++++ DATASET RECORDS ++++

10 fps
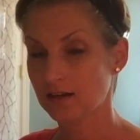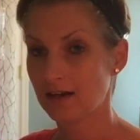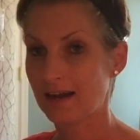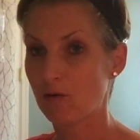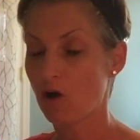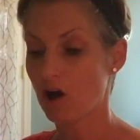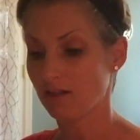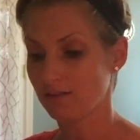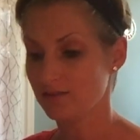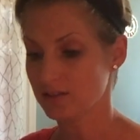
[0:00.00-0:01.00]
how
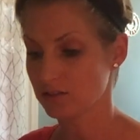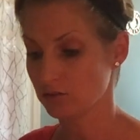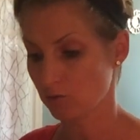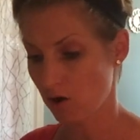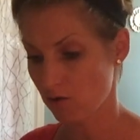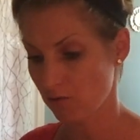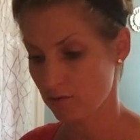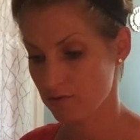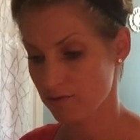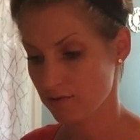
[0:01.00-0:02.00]
all of this
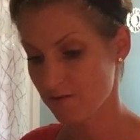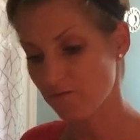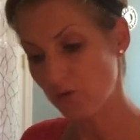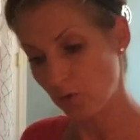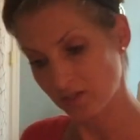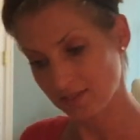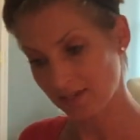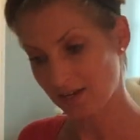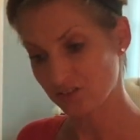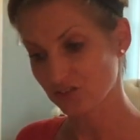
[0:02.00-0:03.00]
growth and
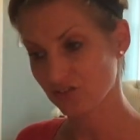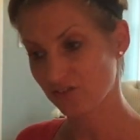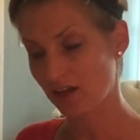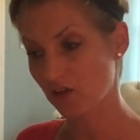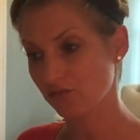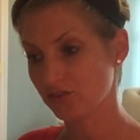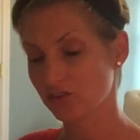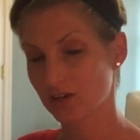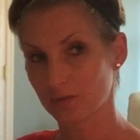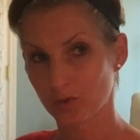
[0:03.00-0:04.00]
focusing on yourself is
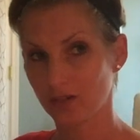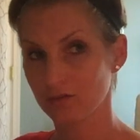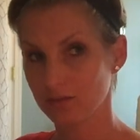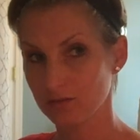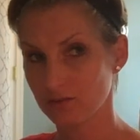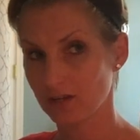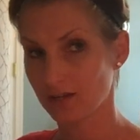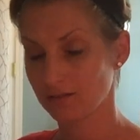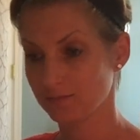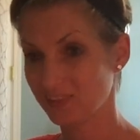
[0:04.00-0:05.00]
going to bring you to
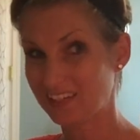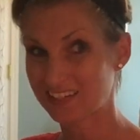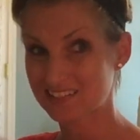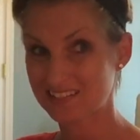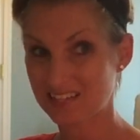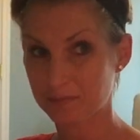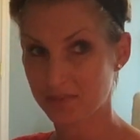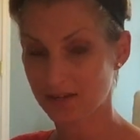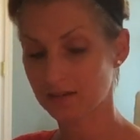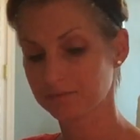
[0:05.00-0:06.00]
union. You gotta stop
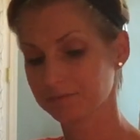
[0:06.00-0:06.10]
that.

++++

Write out exactly the lines running from the one with "[0:02.00-0:03.00]" through the end of the material, both ends included, while leaving the pictures out.

REPLY TO THE TASK:
[0:02.00-0:03.00]
growth and
[0:03.00-0:04.00]
focusing on yourself is
[0:04.00-0:05.00]
going to bring you to
[0:05.00-0:06.00]
union. You gotta stop
[0:06.00-0:06.10]
that.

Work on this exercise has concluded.